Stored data
=====

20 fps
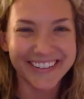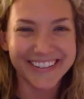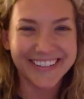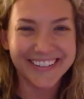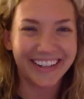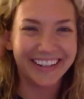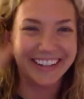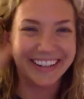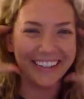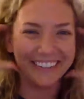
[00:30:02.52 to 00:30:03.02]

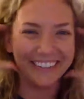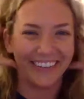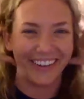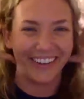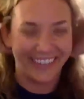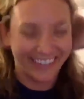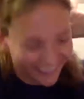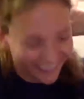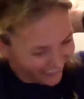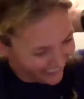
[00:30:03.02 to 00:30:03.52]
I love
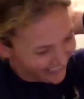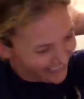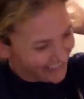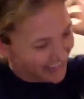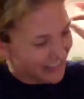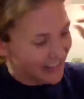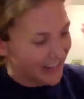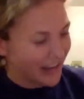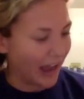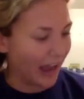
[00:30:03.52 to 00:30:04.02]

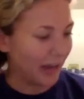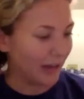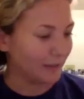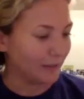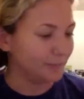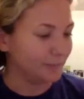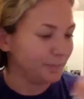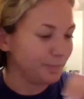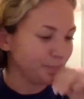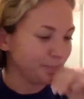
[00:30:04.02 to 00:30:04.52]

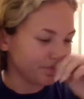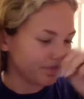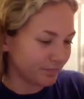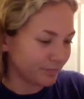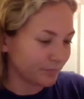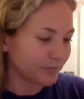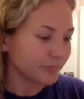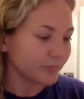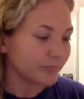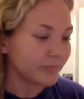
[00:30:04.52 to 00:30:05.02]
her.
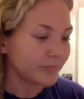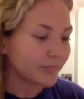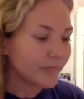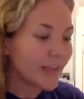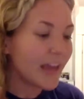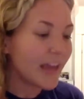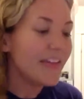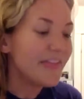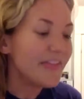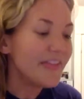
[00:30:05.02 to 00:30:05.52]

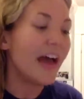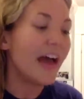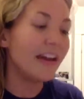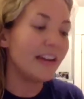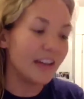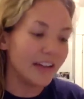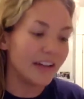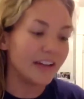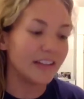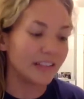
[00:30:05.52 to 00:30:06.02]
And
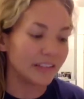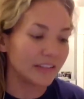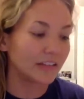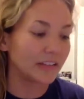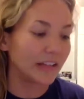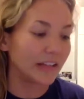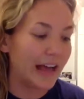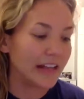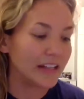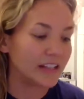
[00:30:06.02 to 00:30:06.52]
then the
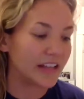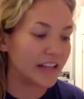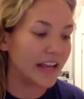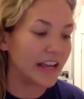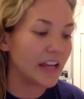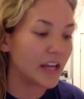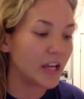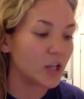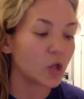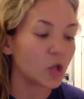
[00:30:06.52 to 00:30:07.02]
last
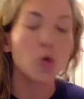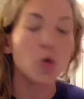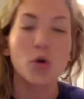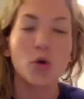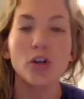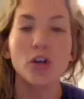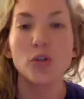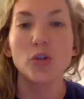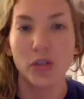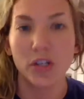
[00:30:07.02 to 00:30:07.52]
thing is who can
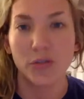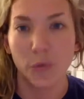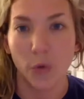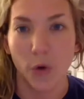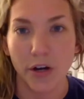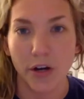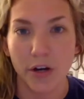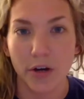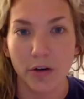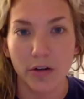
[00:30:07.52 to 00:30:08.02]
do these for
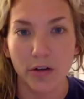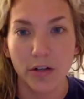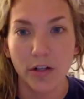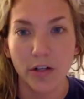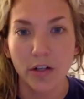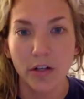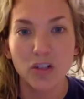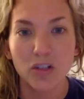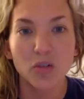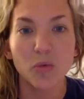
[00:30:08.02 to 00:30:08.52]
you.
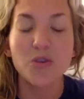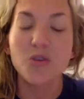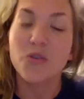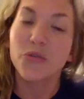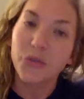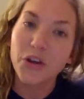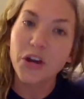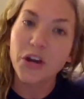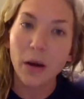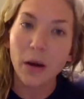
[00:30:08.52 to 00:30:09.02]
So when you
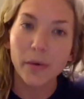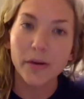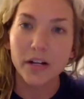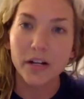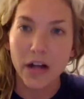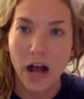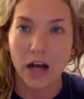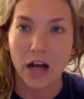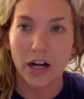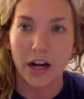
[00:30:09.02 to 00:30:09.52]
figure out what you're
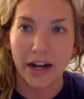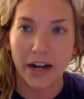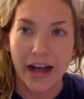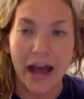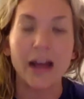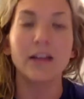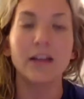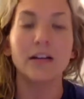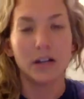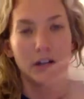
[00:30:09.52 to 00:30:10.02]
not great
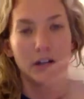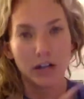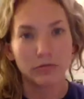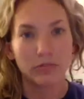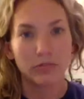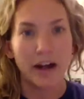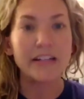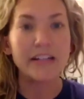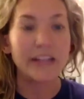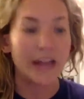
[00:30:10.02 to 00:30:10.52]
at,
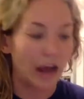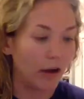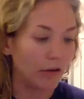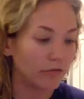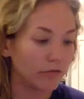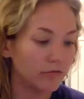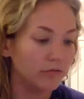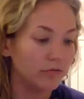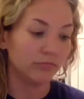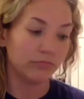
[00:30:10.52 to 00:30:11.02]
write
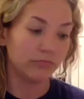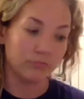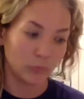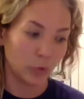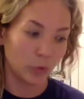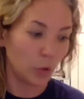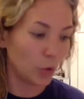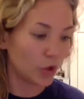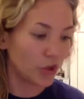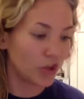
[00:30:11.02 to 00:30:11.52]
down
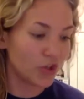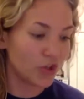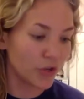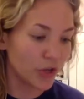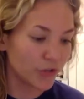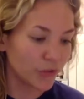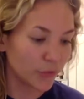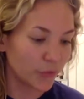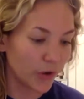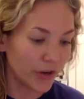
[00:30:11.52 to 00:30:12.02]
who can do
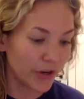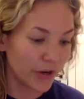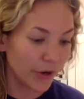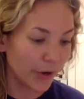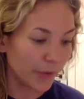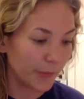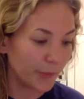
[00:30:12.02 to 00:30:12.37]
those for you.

=====

Provide an exact copy of the records, excluding every picture.

20 fps
[00:30:02.52 to 00:30:03.02]

[00:30:03.02 to 00:30:03.52]
I love
[00:30:03.52 to 00:30:04.02]

[00:30:04.02 to 00:30:04.52]

[00:30:04.52 to 00:30:05.02]
her.
[00:30:05.02 to 00:30:05.52]

[00:30:05.52 to 00:30:06.02]
And
[00:30:06.02 to 00:30:06.52]
then the
[00:30:06.52 to 00:30:07.02]
last
[00:30:07.02 to 00:30:07.52]
thing is who can
[00:30:07.52 to 00:30:08.02]
do these for
[00:30:08.02 to 00:30:08.52]
you.
[00:30:08.52 to 00:30:09.02]
So when you
[00:30:09.02 to 00:30:09.52]
figure out what you're
[00:30:09.52 to 00:30:10.02]
not great
[00:30:10.02 to 00:30:10.52]
at,
[00:30:10.52 to 00:30:11.02]
write
[00:30:11.02 to 00:30:11.52]
down
[00:30:11.52 to 00:30:12.02]
who can do
[00:30:12.02 to 00:30:12.37]
those for you.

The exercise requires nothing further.